なお、「うま」を漢字で「旨み」「旨味」と書いてあるものも目にします。「旨」は常用漢字ではありません。このため、放送では「旨み」「旨味」は、基本的に使いません。

食べ物の味には、同じように「み」が付くことばが多くあります。それらはどうでしょうか?

「形容詞+み」 の例として、「甘い+み」で「甘み」、「辛い+み」で「辛み」、「苦い+み」で「苦み」、「渋い+み」で「渋み」があります。この場合の「み」も接尾語ですので、ひらがなです。「このリンゴは甘みが強い」「この唐辛子は辛みが強い」「このチョコレートは苦みが強い」「このお茶は渋みが強い」などです。

なお、甘い菓子類を具体的にさす場合は「甘味(あまみ、かんみ)」と書きます。

一方、「酸味(さんみ)」「塩味(えんみ)」もあります。これは「酸」や「塩」という漢語に、味を意味する「味」がついたものですので、漢字「味」が基本です。

ちょっとややこしいですが、ことばの成り立ちを考えると、違いがわかると思います。

一方、これらの「うまみ」「甘み」「辛み」「苦み」「渋み」ですが、国語辞典のなかには「うま味」「甘味」「辛味」「苦味」「渋味」と、「味」で書くことを認めるものもあります。

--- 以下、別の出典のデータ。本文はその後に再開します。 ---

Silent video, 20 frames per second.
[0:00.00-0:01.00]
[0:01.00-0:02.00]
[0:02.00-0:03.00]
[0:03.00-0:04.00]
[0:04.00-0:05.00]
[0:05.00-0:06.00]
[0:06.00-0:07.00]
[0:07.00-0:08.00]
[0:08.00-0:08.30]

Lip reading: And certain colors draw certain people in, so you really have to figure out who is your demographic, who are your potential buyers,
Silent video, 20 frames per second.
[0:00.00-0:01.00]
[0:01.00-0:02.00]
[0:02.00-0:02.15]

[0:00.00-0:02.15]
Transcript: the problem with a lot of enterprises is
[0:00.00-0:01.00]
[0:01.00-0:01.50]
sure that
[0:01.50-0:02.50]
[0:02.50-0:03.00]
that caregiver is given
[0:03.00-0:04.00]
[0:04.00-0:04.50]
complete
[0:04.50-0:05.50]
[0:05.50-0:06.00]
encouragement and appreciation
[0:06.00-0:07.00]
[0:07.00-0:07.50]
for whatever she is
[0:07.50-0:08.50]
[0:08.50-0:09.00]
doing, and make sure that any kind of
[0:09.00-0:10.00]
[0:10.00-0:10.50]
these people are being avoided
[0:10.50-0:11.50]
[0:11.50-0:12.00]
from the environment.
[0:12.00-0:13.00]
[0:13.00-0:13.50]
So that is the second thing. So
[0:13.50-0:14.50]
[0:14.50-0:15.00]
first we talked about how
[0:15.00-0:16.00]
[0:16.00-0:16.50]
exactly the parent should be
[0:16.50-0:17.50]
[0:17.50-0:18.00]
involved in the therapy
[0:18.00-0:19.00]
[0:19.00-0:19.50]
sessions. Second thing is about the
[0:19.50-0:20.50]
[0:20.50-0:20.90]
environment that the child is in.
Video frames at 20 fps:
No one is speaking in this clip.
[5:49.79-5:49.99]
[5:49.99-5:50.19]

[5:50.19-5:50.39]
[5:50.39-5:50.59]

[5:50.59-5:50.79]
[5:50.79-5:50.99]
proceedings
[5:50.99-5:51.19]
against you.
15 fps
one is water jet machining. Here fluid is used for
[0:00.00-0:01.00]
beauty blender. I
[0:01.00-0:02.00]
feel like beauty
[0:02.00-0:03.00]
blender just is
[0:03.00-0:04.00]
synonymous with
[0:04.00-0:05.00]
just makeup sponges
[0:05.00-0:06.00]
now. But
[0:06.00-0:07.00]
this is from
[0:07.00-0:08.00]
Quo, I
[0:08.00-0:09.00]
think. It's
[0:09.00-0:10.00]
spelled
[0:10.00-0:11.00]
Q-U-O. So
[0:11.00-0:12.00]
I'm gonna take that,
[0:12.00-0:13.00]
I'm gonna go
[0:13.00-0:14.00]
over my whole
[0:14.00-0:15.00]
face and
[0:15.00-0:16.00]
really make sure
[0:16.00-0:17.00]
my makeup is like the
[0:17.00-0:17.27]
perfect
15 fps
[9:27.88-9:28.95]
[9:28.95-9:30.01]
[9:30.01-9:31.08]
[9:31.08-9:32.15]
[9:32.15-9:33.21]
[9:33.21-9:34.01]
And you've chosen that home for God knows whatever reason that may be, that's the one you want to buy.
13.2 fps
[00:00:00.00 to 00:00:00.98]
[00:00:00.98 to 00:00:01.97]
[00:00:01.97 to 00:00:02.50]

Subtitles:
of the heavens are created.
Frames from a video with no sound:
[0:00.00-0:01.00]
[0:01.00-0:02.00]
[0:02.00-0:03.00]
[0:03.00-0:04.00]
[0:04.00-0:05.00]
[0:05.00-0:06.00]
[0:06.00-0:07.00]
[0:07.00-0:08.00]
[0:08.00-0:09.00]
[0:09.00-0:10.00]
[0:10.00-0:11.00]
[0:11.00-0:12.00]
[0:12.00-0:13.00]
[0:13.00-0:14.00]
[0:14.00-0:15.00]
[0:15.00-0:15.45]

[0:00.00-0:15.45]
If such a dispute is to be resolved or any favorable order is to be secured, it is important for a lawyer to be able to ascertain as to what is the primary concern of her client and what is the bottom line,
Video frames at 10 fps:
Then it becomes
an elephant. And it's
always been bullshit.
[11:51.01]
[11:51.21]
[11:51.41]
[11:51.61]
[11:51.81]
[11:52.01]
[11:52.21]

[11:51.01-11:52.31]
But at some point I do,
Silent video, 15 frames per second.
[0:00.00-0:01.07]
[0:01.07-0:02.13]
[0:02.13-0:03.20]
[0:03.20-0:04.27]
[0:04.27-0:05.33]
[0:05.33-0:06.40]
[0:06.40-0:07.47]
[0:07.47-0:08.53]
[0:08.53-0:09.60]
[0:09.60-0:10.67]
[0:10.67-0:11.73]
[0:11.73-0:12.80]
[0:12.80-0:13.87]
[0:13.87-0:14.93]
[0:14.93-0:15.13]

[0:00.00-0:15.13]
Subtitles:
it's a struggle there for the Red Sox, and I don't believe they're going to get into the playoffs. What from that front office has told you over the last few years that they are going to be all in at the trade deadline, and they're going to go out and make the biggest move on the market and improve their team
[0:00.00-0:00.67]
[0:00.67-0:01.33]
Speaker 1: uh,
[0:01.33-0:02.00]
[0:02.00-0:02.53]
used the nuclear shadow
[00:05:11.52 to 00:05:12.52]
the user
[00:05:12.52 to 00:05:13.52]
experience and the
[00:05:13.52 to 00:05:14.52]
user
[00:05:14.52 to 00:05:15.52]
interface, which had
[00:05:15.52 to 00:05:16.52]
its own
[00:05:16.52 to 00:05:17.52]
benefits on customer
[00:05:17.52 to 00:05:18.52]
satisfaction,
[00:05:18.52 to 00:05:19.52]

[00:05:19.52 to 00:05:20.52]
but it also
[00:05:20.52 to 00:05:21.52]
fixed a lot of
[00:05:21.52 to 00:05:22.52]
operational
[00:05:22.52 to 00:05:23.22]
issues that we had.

世の中で「味」の使用が大きく広がれば、将来的には、放送のことばも変える必要が生じるかもしれません。しかし、まだその時期ではないと考えています。

繰り返しますが、原則は「うまみ」です。「うま味調味料」のような書き方は例外となります。

冬に、肉や魚や野菜のうまみたっぷりの鍋を食べて、寒さを乗り切りましょう。